Roger Ebert made the case for it as one of Huston's best films. He also appreciated the performances. Ebert wrote, "[Huston] treats [the story] with a level, unsentimental honesty and makes it into one of his best films...[and] the movie's edges are filled with small, perfect character performances."

Dave Kehr of the Chicago Reader wrote in 2000, "John Huston's 1972 restatement of his theme of perpetual loss is intelligently understated."

Film critic Dennis Schwartz wrote in 2005, "The downbeat sports drama is a marvelous understated character study of the marginalized leading desperate lives, where they have left themselves no palpable way out. The stunning photography by Conrad Hall keeps things looking realistic."

J. Hoberman of The Village Voice wrote in 2009, "The movie is crafty work and very much a show. In one way or another, right down to the percussively abrupt open ending, it's all about being hammered."

It has a 100% fresh rating on Rotten Tomatoes, based on 27 reviews. The site's consensus reads: "Fat City is a bleak, mordant, slice of life boxing drama that doesn't pull its punches".

==Influence==
The drama is featured in the documentary Visions of Light: The Art of Cinematography (1992) for Conrad L. Hall's use of lighting.

In 2009, Fat City enjoyed a week-long revival screening at New York City's Film Forum.

As of 2024, filmmaker Spike Lee reportedly added Fat City to his list of "essential films" for film students to watch at NYU.

Reportedly, after a showing of this movie, champion boxer Muhammad Ali apparently said to Huston: "Man that's for real, that's me talking up there."

===Awards and nominations===
Wins
- Kansas City Film Critics Circle: KCFCC Award Best Actor Stacy Keach, (tied with Marlon Brando for The Godfather); 1972.
- Belgian Film Critics Association: Grand Prix; 1974.

Nominations
- Academy Awards: Best Actress in a Supporting Role, Susan Tyrrell; 1973.
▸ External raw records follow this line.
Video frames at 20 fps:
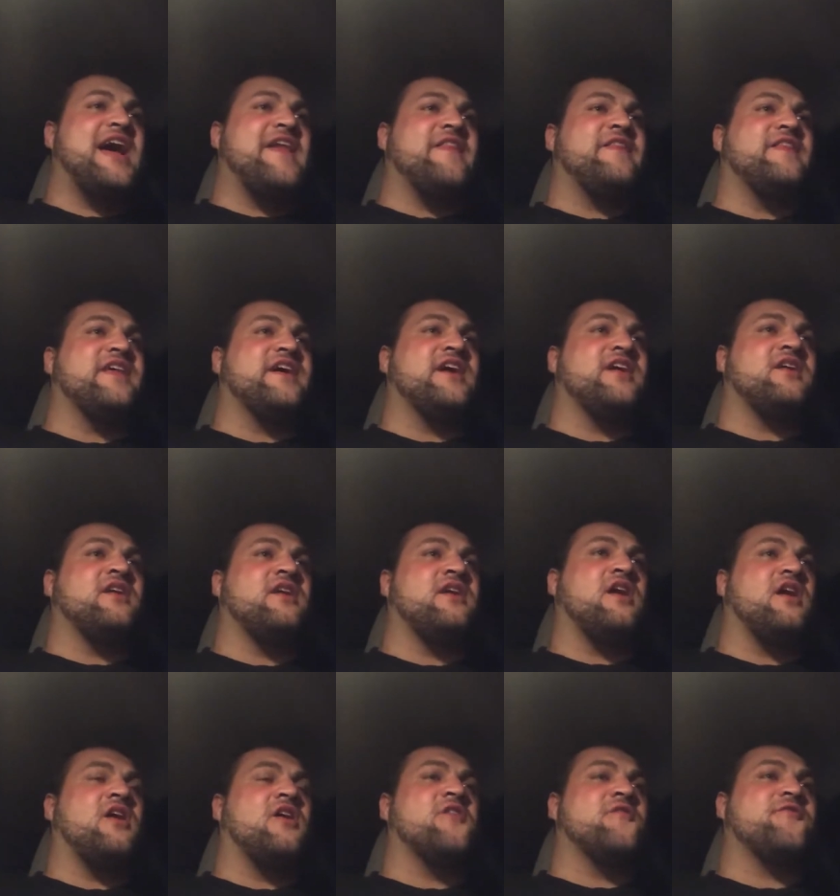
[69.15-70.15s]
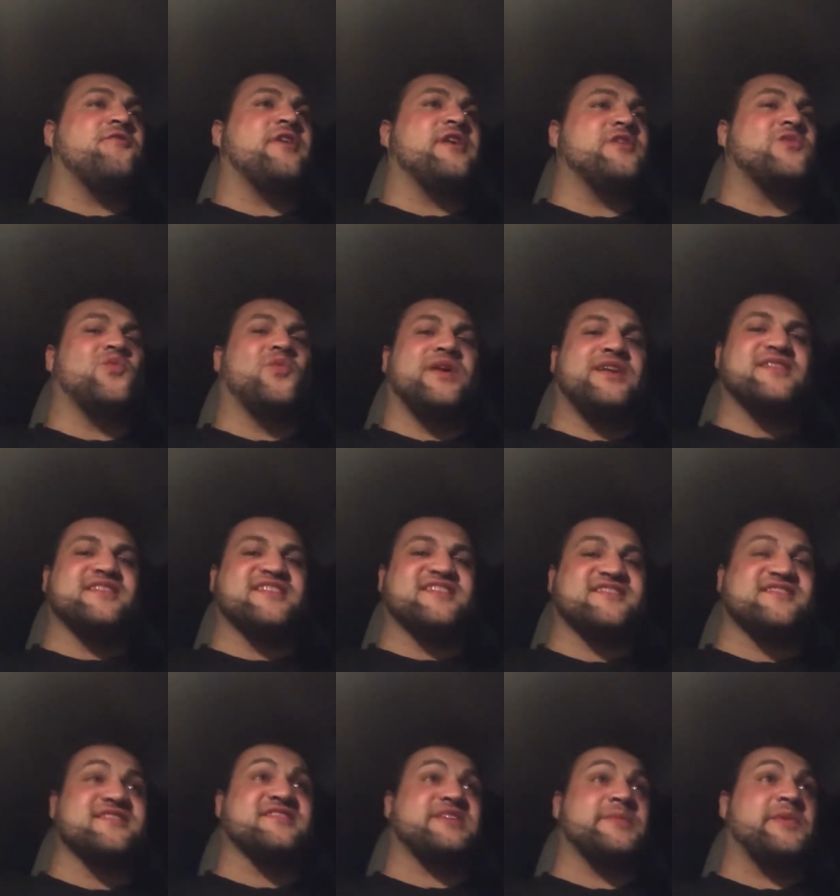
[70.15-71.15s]
and then our friend
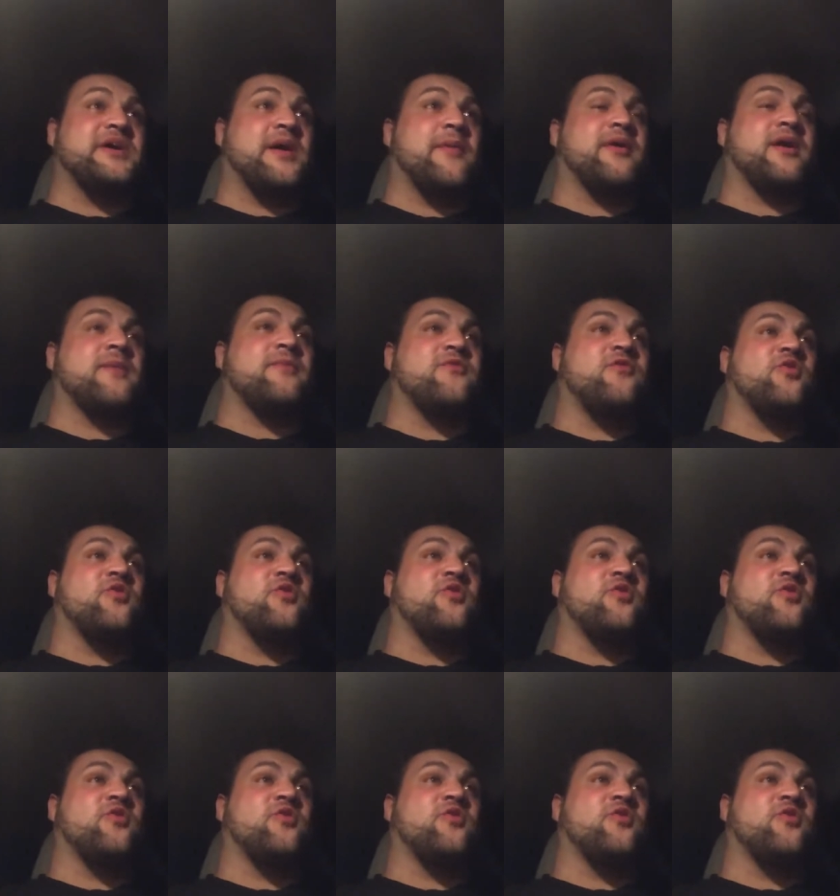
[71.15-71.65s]
Willis is going to be coming up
====New York Film Critics Circle====
Under the then-extant rules, Stacy Keach should have been awarded Best Actor from the New York Film Critics Circle for his portrayal of Tully because it required only a plurality of the vote at the 1972 New York Film Critics Circle Awards. Keach was the top vote-getter for Best Actor. At the time, the NYCC was second in prestige only to the Academy Awards and was a major influence on subsequent Oscar nominations. A vocal faction of the NYFCC, dismayed by the rather low percentage of votes that would have given Keach the award, successfully demanded a rule change so that the winner would have to obtain a majority. In subsequent balloting, Keach failed to win a majority of the vote, and he lost ground to the performance of Marlon Brando in The Godfather. However, Brando could not gain a majority either. As a compromise candidate, Laurence Olivier in Sleuth eventually was awarded Best Actor.